## Directions
A faithful copy of every entry is the goal; keep the images out of it.
[[ Records provided open ]]
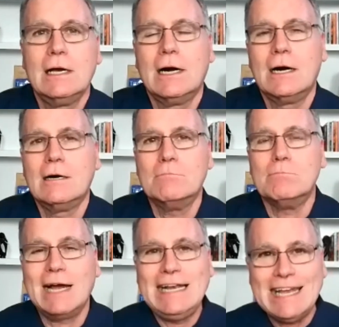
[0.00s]

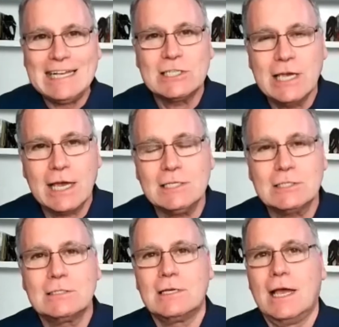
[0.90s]
My next
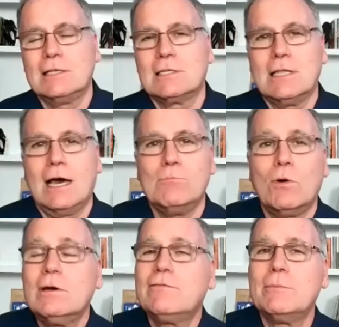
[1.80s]
guest has a lot
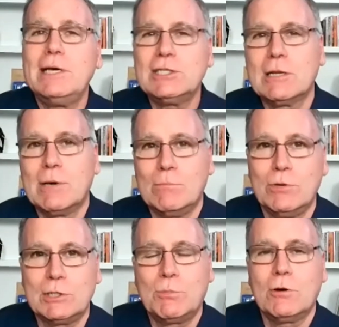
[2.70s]
more information about
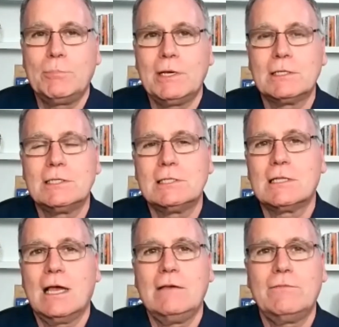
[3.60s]
Bridgeport because his
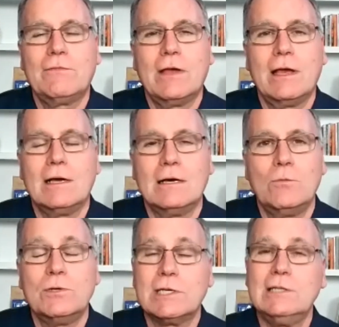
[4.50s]
life
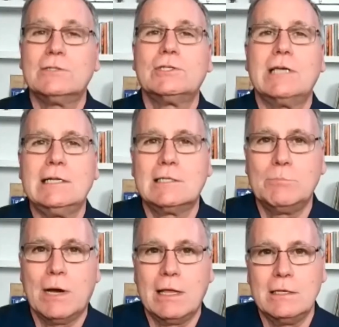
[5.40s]
was intersected
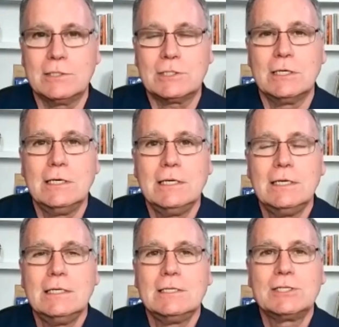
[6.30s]
by this
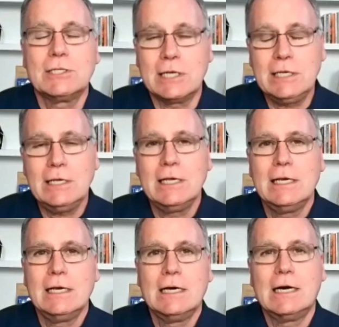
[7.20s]
city.
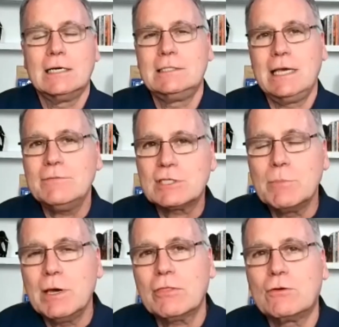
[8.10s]
Dave
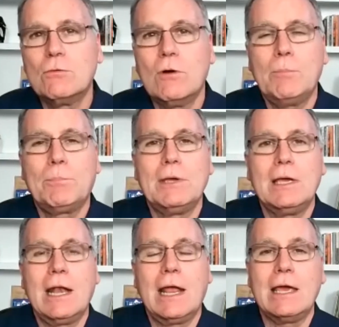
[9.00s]
Smith grew up
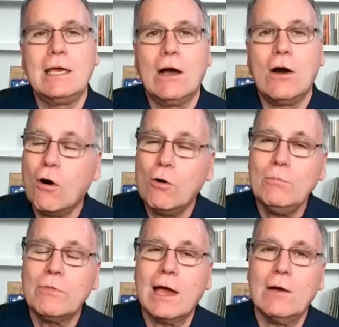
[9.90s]
in a
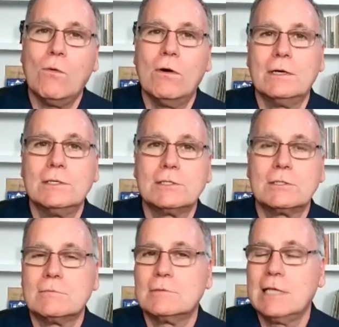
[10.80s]
home that
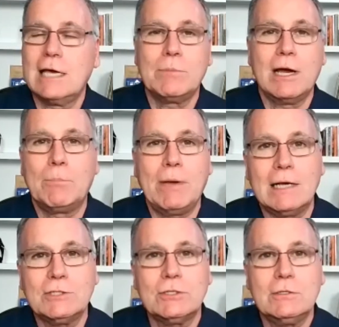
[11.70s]
was led by a
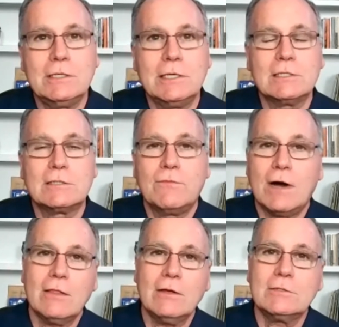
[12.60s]
pastor. His
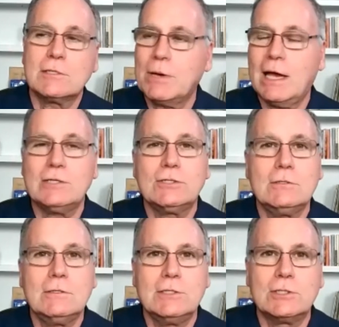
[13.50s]
father is a
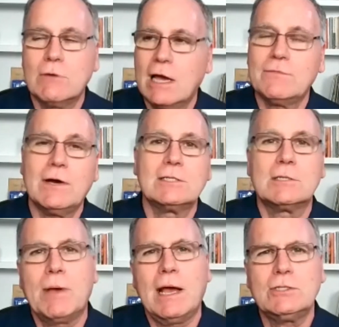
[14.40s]
pastor, his grandfather's
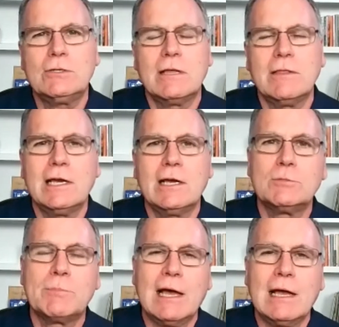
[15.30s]
a pastor, and I think it
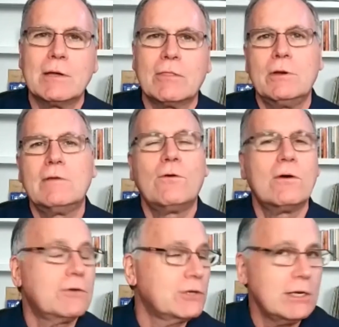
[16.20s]
goes back about 300 or
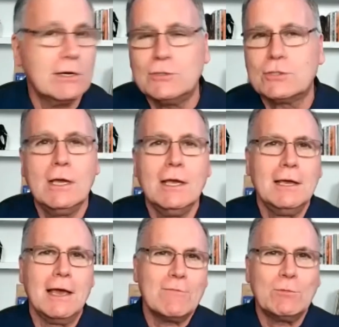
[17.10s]
400 years.
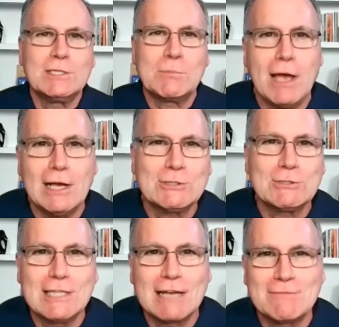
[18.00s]
Everyone's a
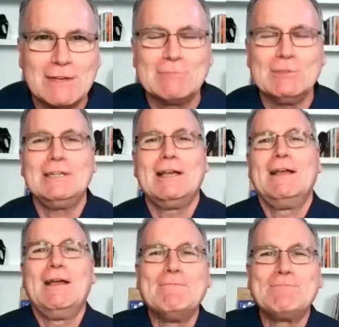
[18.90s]
pastor in that family.
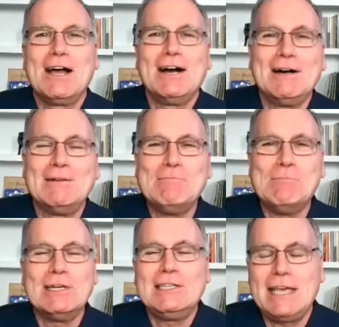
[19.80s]

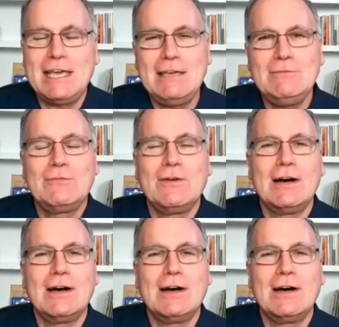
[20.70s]
But Dave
[[ Records provided closed ]]
## Response area
[0.00s]

[0.90s]
My next
[1.80s]
guest has a lot
[2.70s]
more information about
[3.60s]
Bridgeport because his
[4.50s]
life
[5.40s]
was intersected
[6.30s]
by this
[7.20s]
city.
[8.10s]
Dave
[9.00s]
Smith grew up
[9.90s]
in a
[10.80s]
home that
[11.70s]
was led by a
[12.60s]
pastor. His
[13.50s]
father is a
[14.40s]
pastor, his grandfather's
[15.30s]
a pastor, and I think it
[16.20s]
goes back about 300 or
[17.10s]
400 years.
[18.00s]
Everyone's a
[18.90s]
pastor in that family.
[19.80s]

[20.70s]
But Dave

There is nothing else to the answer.